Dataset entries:
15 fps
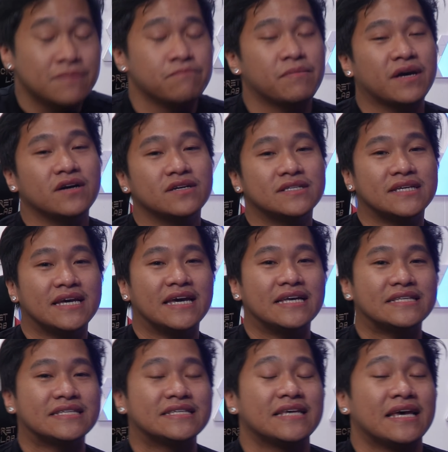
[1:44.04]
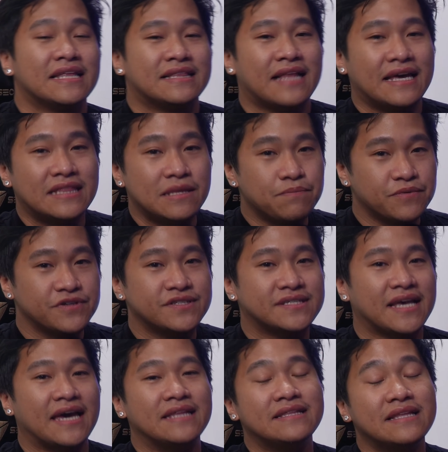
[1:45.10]
because it's
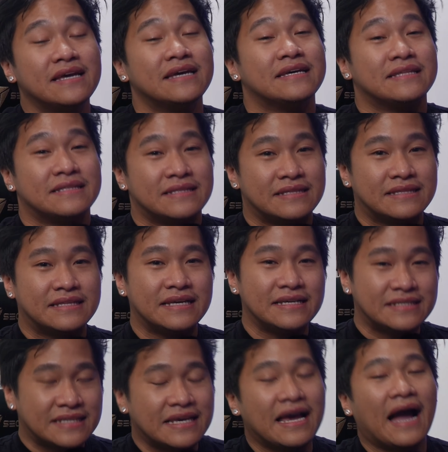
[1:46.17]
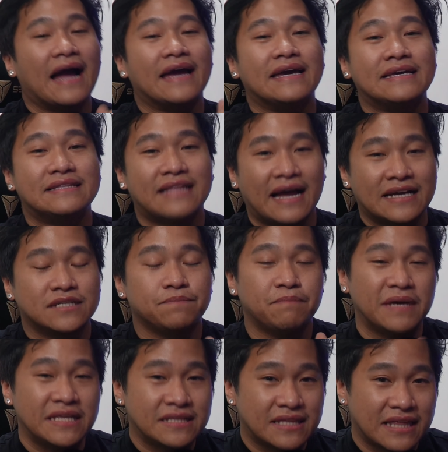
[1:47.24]
90%
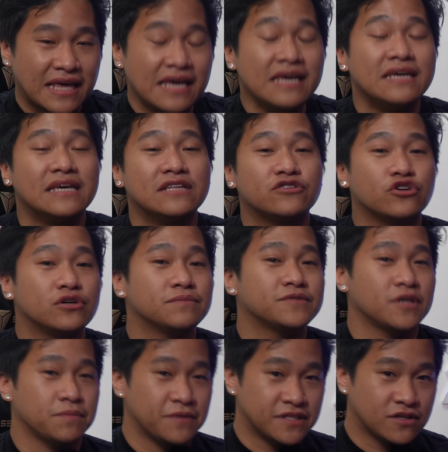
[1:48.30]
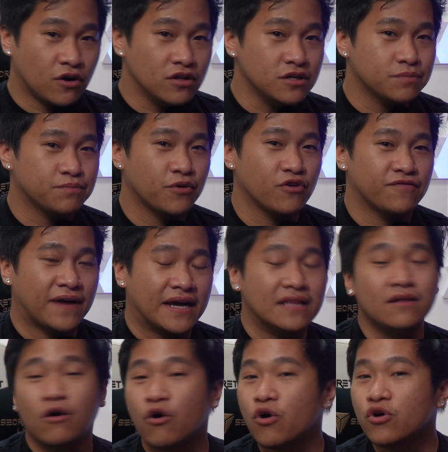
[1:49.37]
DCI-P3 in terms of its color
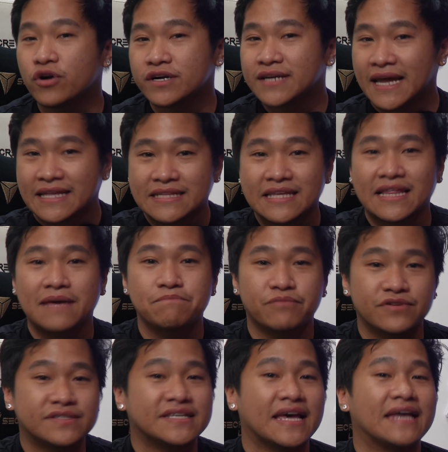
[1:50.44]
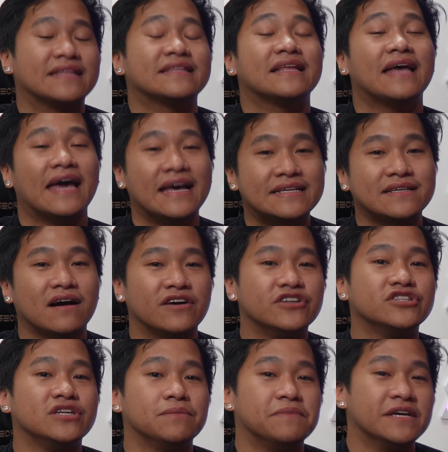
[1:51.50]
profile, or 99%
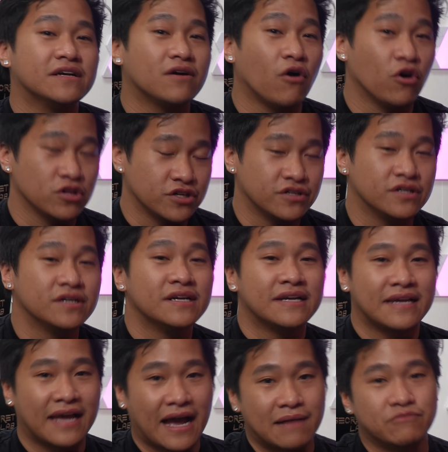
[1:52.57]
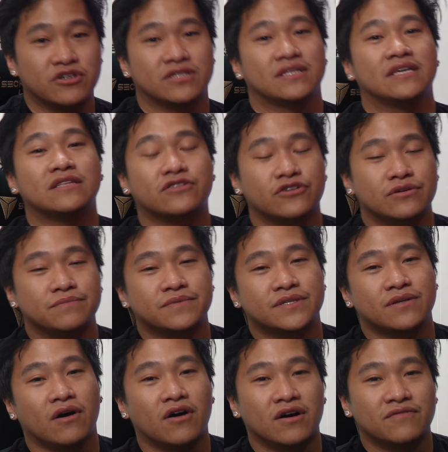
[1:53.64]
sRGB color gamut in terms
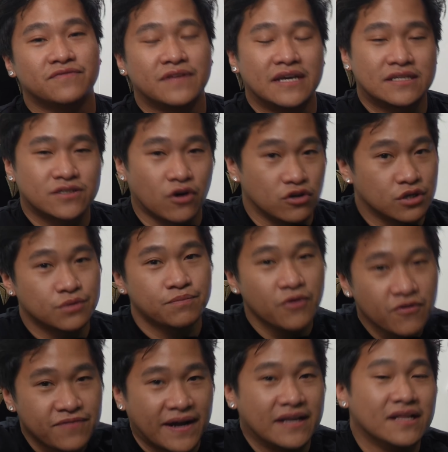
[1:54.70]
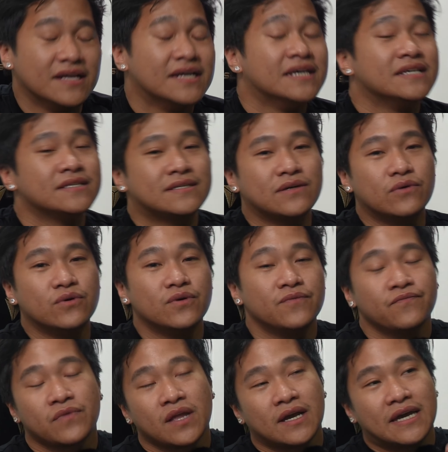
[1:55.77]
of its color profile. So
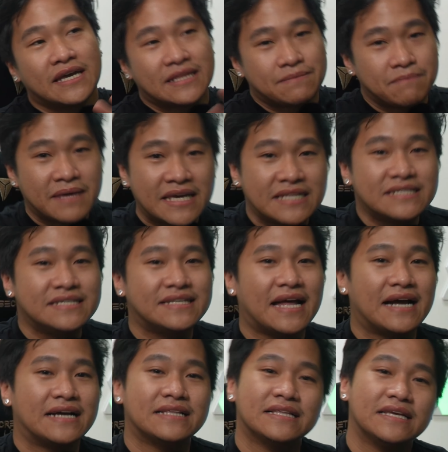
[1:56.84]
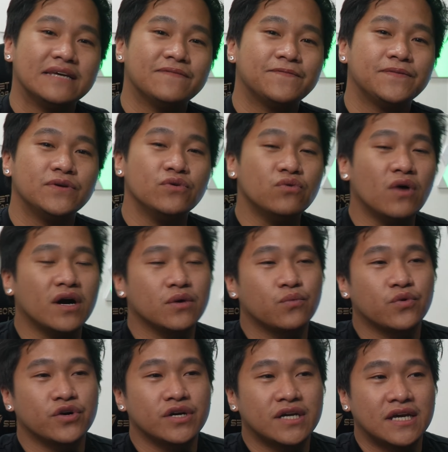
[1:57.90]
it means that if you are
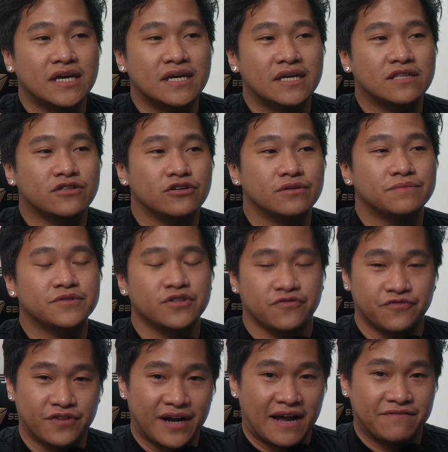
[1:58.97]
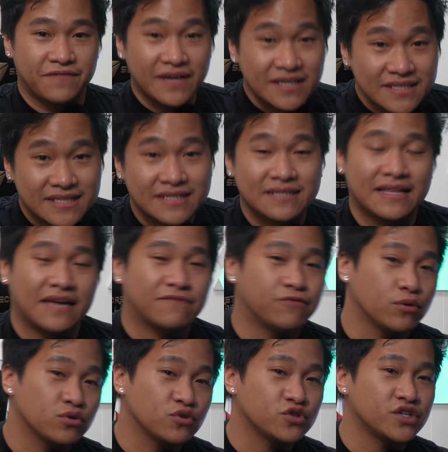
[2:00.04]
working in terms of graphics like
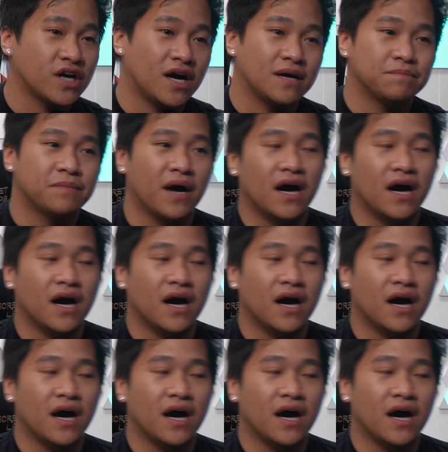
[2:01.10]
Photoshop,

§ **TASK INSTRUCTIONS**: Please reproduce each entry exactly as given and omit the pictures.

§ **FINISHED TASK**:
15 fps
[1:44.04]
[1:45.10]
because it's
[1:46.17]
[1:47.24]
90%
[1:48.30]
[1:49.37]
DCI-P3 in terms of its color
[1:50.44]
[1:51.50]
profile, or 99%
[1:52.57]
[1:53.64]
sRGB color gamut in terms
[1:54.70]
[1:55.77]
of its color profile. So
[1:56.84]
[1:57.90]
it means that if you are
[1:58.97]
[2:00.04]
working in terms of graphics like
[2:01.10]
Photoshop,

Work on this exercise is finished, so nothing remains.